A projeção vem em um momento de forte expansão internacional da marca. De acordo com o executivo, os carros da BYD têm ganhado espaço fora da China por combinarem preço competitivo, tecnologia embarcada e uma experiência de uso superior à de muitos rivais locais. A empresa havia estabelecido meta de vender 1,6 milhão de veículos no exterior em 2026, mas Wang garantiu que o número será superado.
O avanço é visível, inclusive, no Brasil. Por aqui, a BYD passou a disputar espaço com marcas tradicionais no varejo. O Dolphin Mini virou o principal símbolo dessa virada e, além de liderar com folgas entre os elétricos, o compacto conseguiu superar modelos a combustão de peso no ranking geral, algo impensável para um carro 100% elétrico até pouco tempo atrás no país.
Wang Chuanfu também reforçou que a expansão global da BYD será sustentada por uma estratégia de longo prazo, com maior localização das operações em diferentes mercados. A ideia é reduzir dependências, adaptar produtos às demandas regionais e criar uma base mais estável para crescer fora da China.

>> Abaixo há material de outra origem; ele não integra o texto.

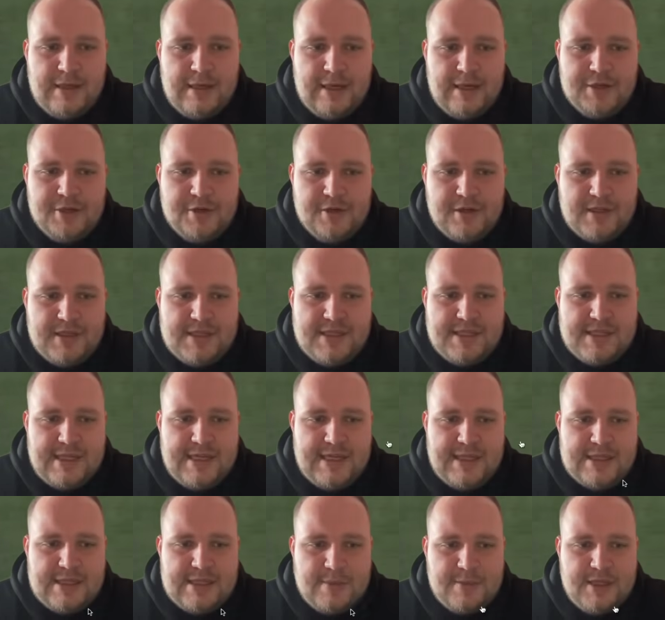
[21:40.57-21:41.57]
And you can
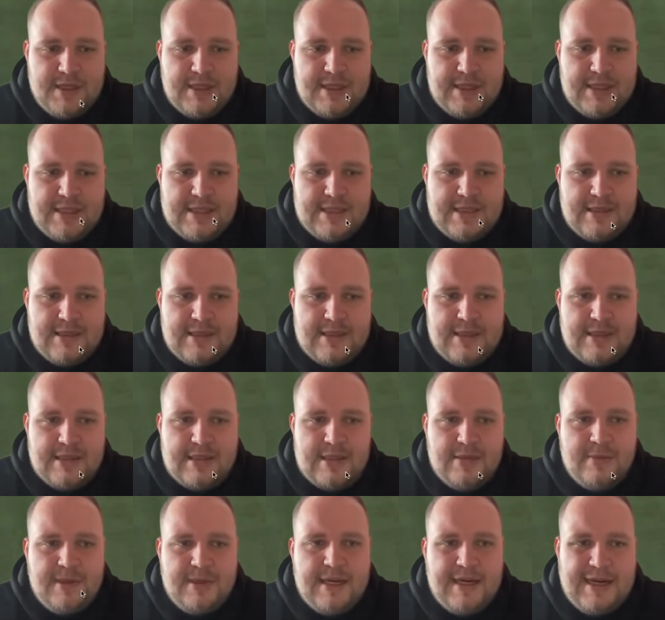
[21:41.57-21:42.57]
see some of the distances
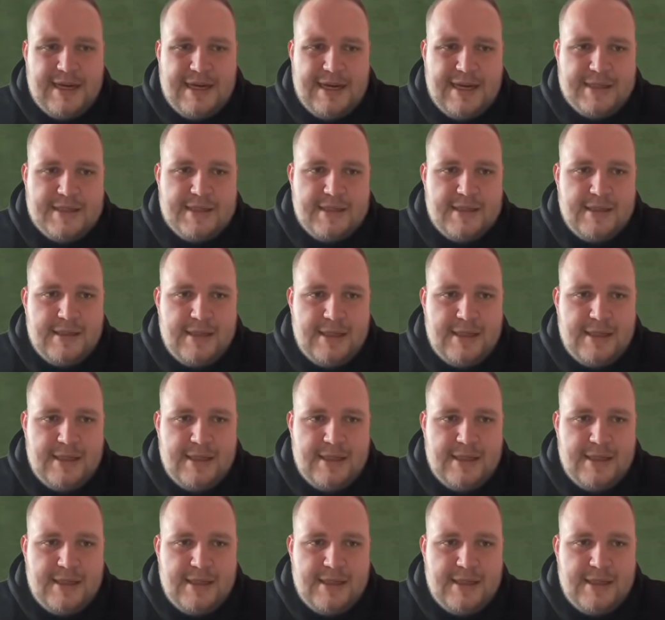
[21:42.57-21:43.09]
that we had.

Direção autônoma nos planos da BYD
A ofensiva tecnológica também será usada para tentar elevar a percepção de valor da marca. Questionado sobre margens menores no mercado chinês e acerca da imagem da BYD em segmentos mais caros, Wang salientou que em mercados como Austrália, Europa e América do Sul a fabricante é percebida de forma mais sofisticada do que em seu país de origem.
O executivo prometeu ainda uma nova rodada de tecnologias "impressionantes" a partir do próximo ano, incluindo avanços nas baterias Blade de segunda geração, carregamento rápido e sistemas desenvolvidos internamente. Para a BYD, essa combinação de crescimento doméstico e expansão internacional será o motor para chegar a 2030 com fôlego de líder global.
No Brasil, a trajetória recente ajuda a explicar por que a promessa já não soa tão distante. Em poucos anos, a marca saiu da condição de estreante entre eletrificados para disputar a preferência do consumidor no varejo.